Revenue is recognized when a customer obtains control of promised goods or
services and is recognized in an amount that reflects the consideration that an
entity expects to receive in exchange for those goods or services. In addition,
the standard requires disclosure of the nature, amount, timing, and uncertainty
of revenue and cash flows arising from contracts with customers. The amount of
revenue that is recorded reflects the consideration that the Company expects to
receive in exchange for those goods. The Company applies the following five-step
model in order to determine this amount: (i) identification of the promised
goods in the contract; (ii) determination of whether the promised goods are
performance obligations, including whether they are distinct in the context of
the contract; (iii) measurement of the transaction price, including the
constraint on variable consideration; (iv) allocation of the transaction price
to the performance obligations; and (v) recognition of revenue when (or as) the
Company satisfies each performance obligation.

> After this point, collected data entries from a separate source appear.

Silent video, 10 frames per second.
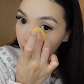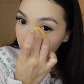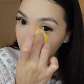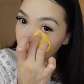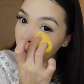
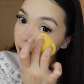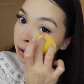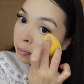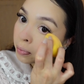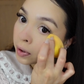
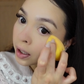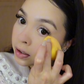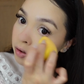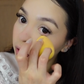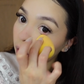and
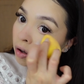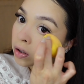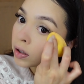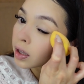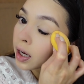press
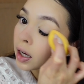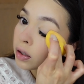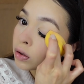all of that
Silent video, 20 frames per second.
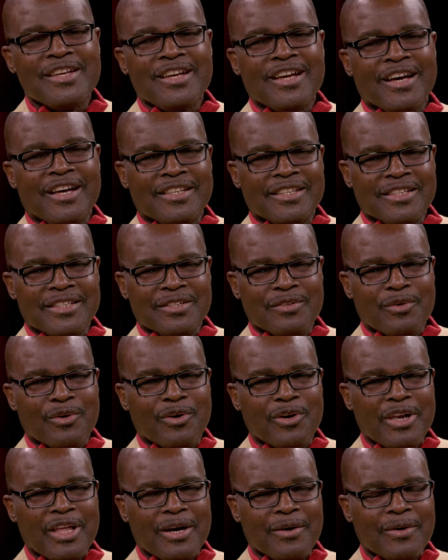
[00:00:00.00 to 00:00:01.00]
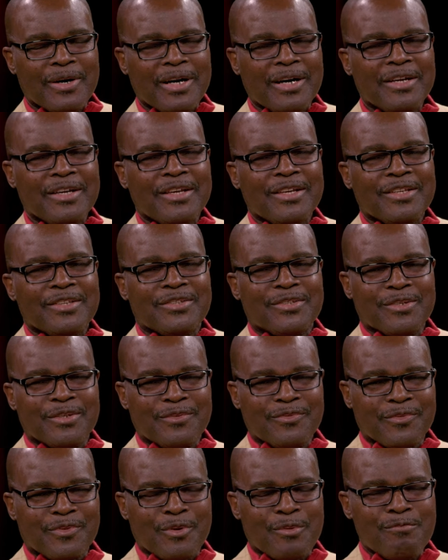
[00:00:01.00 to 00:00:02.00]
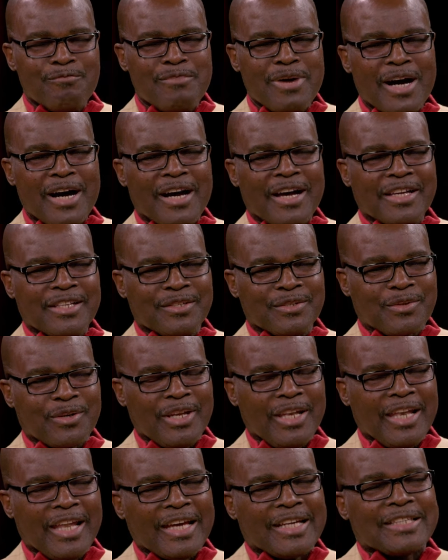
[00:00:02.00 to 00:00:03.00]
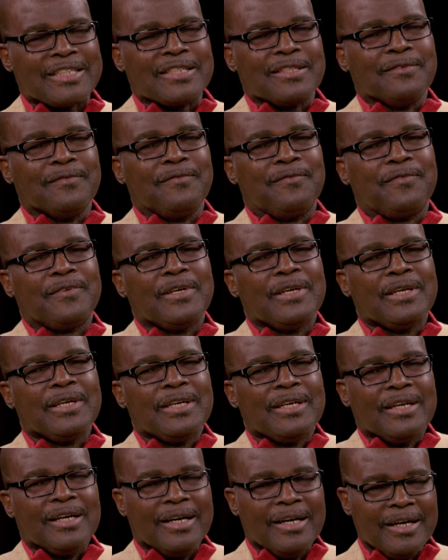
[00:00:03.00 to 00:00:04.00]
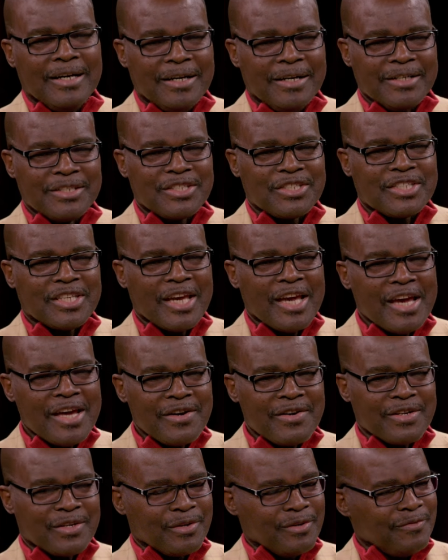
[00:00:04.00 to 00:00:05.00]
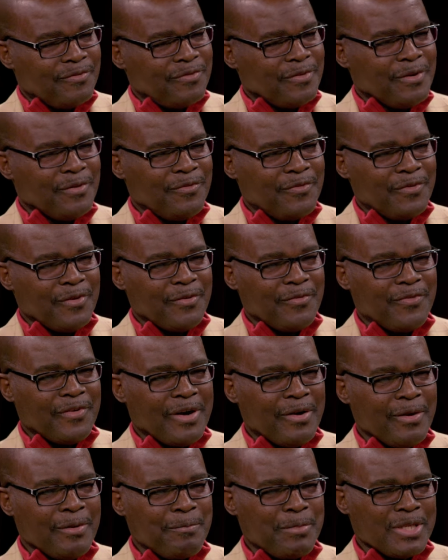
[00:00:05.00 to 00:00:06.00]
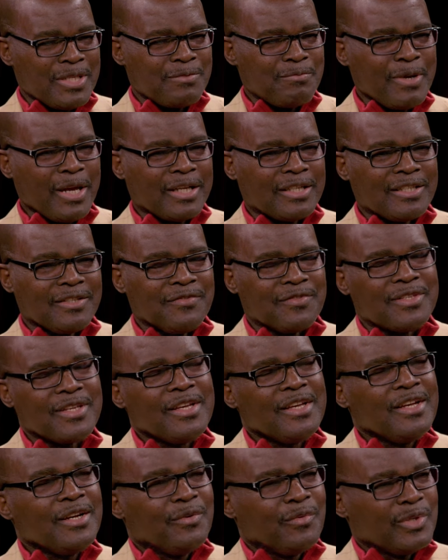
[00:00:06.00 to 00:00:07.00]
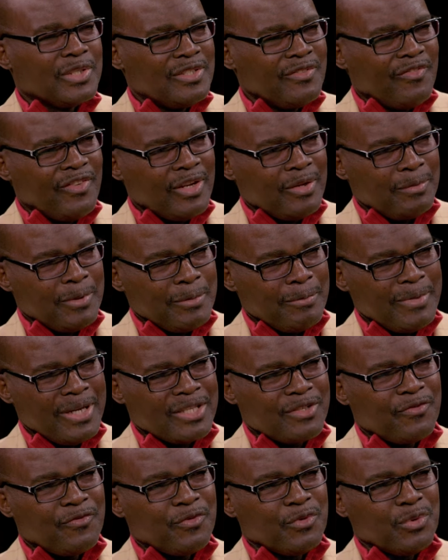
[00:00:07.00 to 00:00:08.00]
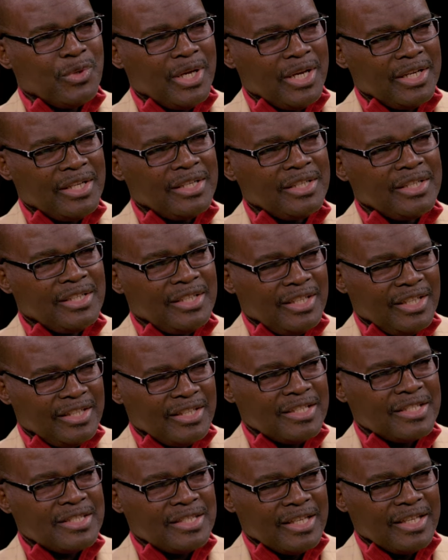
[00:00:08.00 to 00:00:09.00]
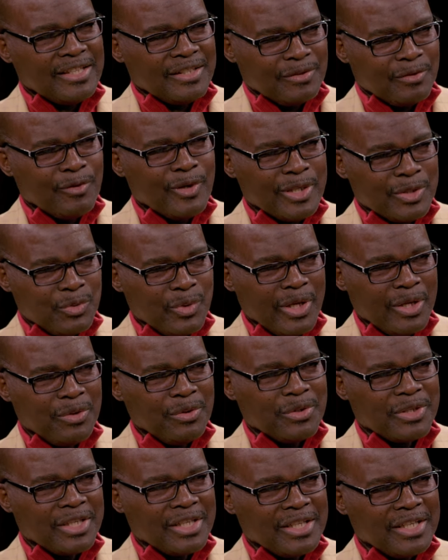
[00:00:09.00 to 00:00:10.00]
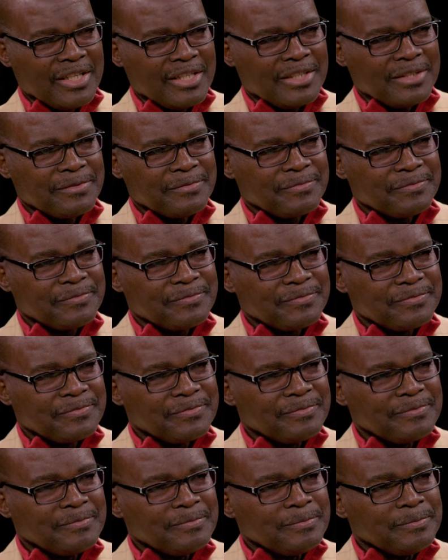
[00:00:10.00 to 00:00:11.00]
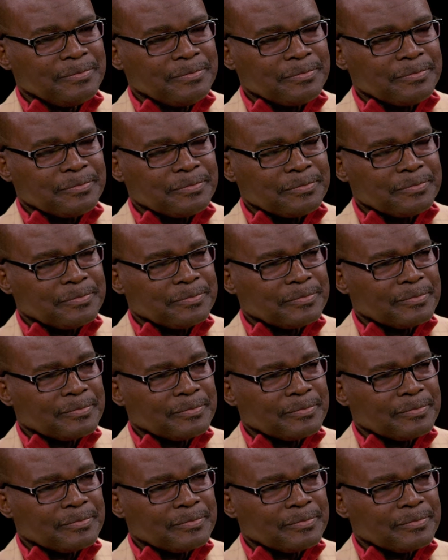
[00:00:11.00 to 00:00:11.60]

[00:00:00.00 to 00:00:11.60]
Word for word: And in all our sort of combined collective uh, sharing of, of, of, our perspectives, we develop a much fuller yes. understanding of what we are looking at. Absolutely. And,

The Company only applies the five-step model to contracts when it is probable
that the entity will collect the consideration it is entitled to in exchange for
the goods or services it transfers to the customer. Once a contract is
determined to be within the scope of ASC 606 at contract inception, the Company
reviews the contract to determine which performance obligations the Company must
deliver and which of these performance obligations are distinct. The Company
recognizes as revenues the amount of the transaction price that is allocated to
the respective performance obligation when the performance obligation is
satisfied or as it is satisfied.
The Company earns its revenue from the licensing agreements it has with The
Starco Group, ("TSG") a related party. The Company licenses the right for TSG to
manufacture and sell certain Starco Brands products.. The amount of the
licensing revenue received varies depending upon the product and is determined
beforehand in each agreement. The Company recognized its revenue only when it
receives a report of sales made by TSG to a third party.
Off-Balance Sheet Arrangements
We have not entered into any off-balance sheet arrangements that have or are
reasonably likely to have a current or future effect on our financial condition,
changes in financial condition, revenues or expenses, results of operations,
liquidity, capital expenditures or capital resources and would be considered
material to investors.
Recent Accounting Pronouncements
The Company has implemented all new accounting pronouncements that are in
effect. These pronouncements did not have any material impact on the financial
statements unless otherwise disclosed, and the Company does not believe that
there are any other new accounting pronouncements that have been issued that
might have a material impact on its financial position or results of operations.